The Upper West Regional Technical Coordinator for the GAC, Dramani Yakubu speaking to GBC’s Mark Smith at Wa expressed worry about the current trend. He said the disruption of treatment for a long period might cause a patient’s improving health to deteriorate or even lead to death; a common occurrence for patients who have been ‘lost to follow up’.

Upper West Regional Technical Coordinator for GAC, Dramani Yakubu

“I have been doing some analysis at the [Upper West] Regional Hospital about what we call ‘loss to follow up’. These people have been seen a couple a times and they disappeared and the figure is staggering. It is over 40 percent. They [PLHIV] have not come back [to the hospital], all efforts to trace them have proved futile,” Mr Yakubu explained.

The 2019 national estimates of PLHIV was drawn from 4 primary sources. They are the 2018 HIV Sentinel Survey (HSS), National Population database, data from the ART centers and the Geographical Epidemiological Survey.

This is the first time the estimates have been provided all the 16 regions in Ghana.

The 2019 national estimates of PLHIV indicate a national HIV prevalence of 1.69 with that of the Upper West Region being 0.83.

This makes the Upper West Region among the regions with the lowest HIV prevalence placing 11 out of 16.

The Upper West Regional Technical Coordinator for the GAC, Dramani Yakubu disclosed that the region had 248 new infections.

He added that a total of 4,166 are currently living with HIV in the region while “those on treatment currently are 1,746 which gives a treatment coverage of 41.9 percent”.

He said stigma is still a major cause for people shying away from knowing their status. “People have HIV but they do not know their status so how do they even access treatment. Those who know their status but do not go for treatment it is because of stigma,” he added.

He stressed that the treatment “is free but because they are afraid, they do not want people to know they are [HIV] positive.”

Mr. Yakubu was unhappy about what he termed as ‘self-transfer’ of patients. He explained that when that happens, it disrupts the data collection process of the GAC saying “because they [PLHIV] are known in certain areas, they do not want to visit these centres and so the transfer themselves. We do not recommend that because it messes up our data.”

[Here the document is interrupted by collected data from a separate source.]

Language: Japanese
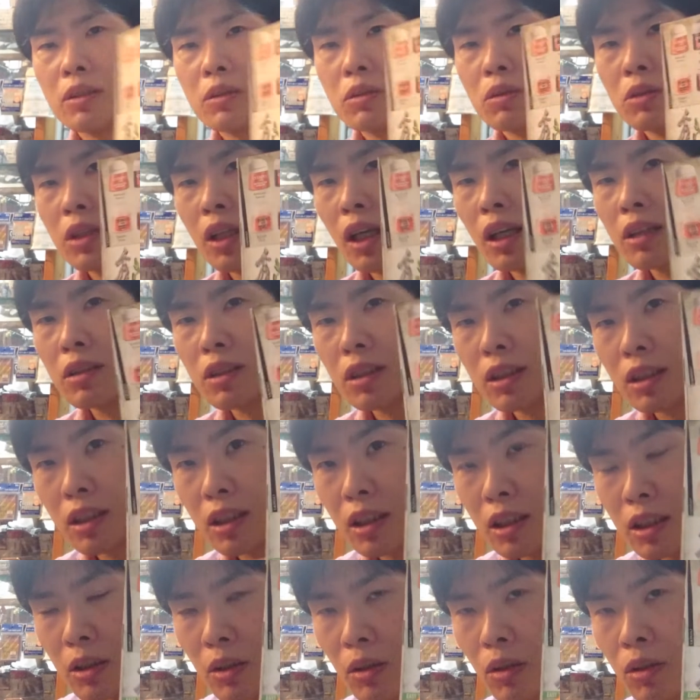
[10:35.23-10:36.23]
あ、とりあえず
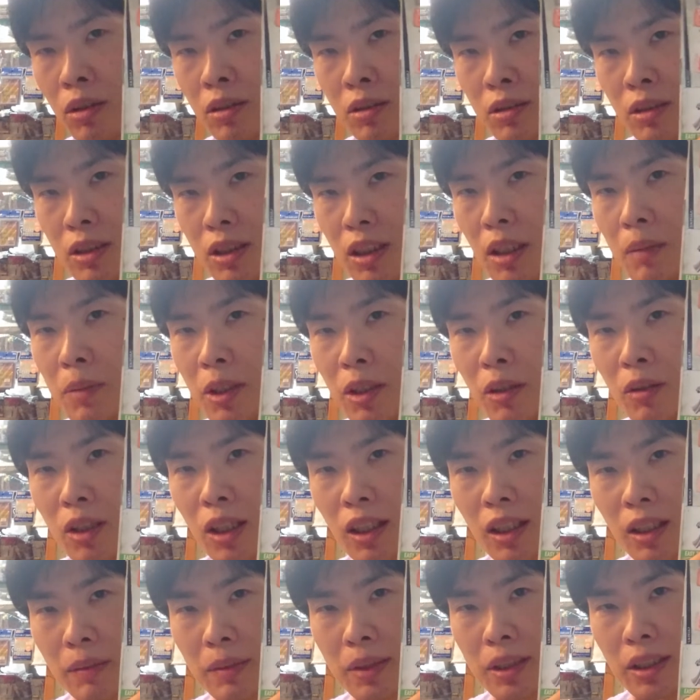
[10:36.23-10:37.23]
色を塗ってみよう
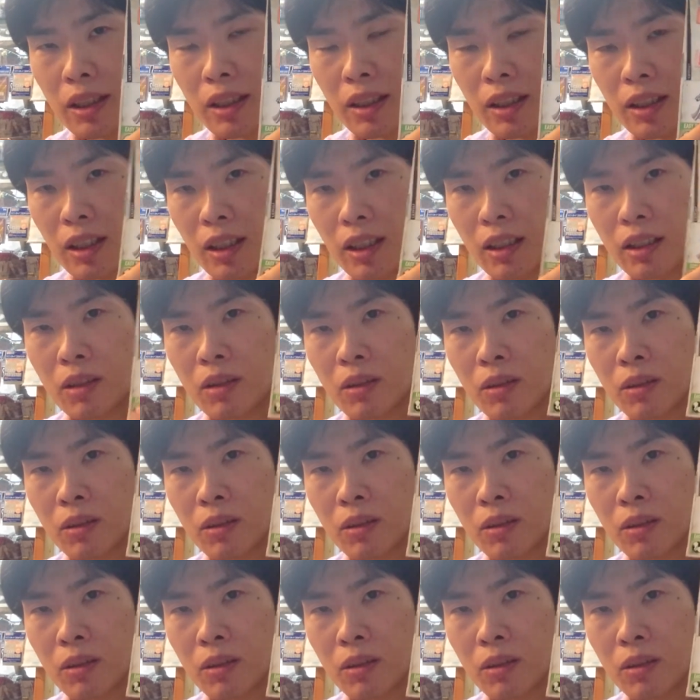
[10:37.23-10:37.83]
かなみたいなね、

He advised patients to “speak to the officer in charge [of the ART Centre], they will transfer you [PLHIV] to the location of your choice. In that case, the data would show that this person has transferred from one place to another and would not be recorded as a new infection”. 

“Over 4 thousand people living with HIV in a small place like the Upper West Region is staggering. Imagine that every year for the next 10 years the region records over 200 new infections” he exclaimed.

Mr. Yakubu explained that although the current position of the Upper West Region in terms of HIV prevalence is comforting, “there is still a cause for concern”.

He observed that “HIV as a communal disease means that the entire community is at risk when there is even a single PLHIV, especially, when many people do not know their status”.

He said the Commission would continue to sensitize residents on the need to know their status.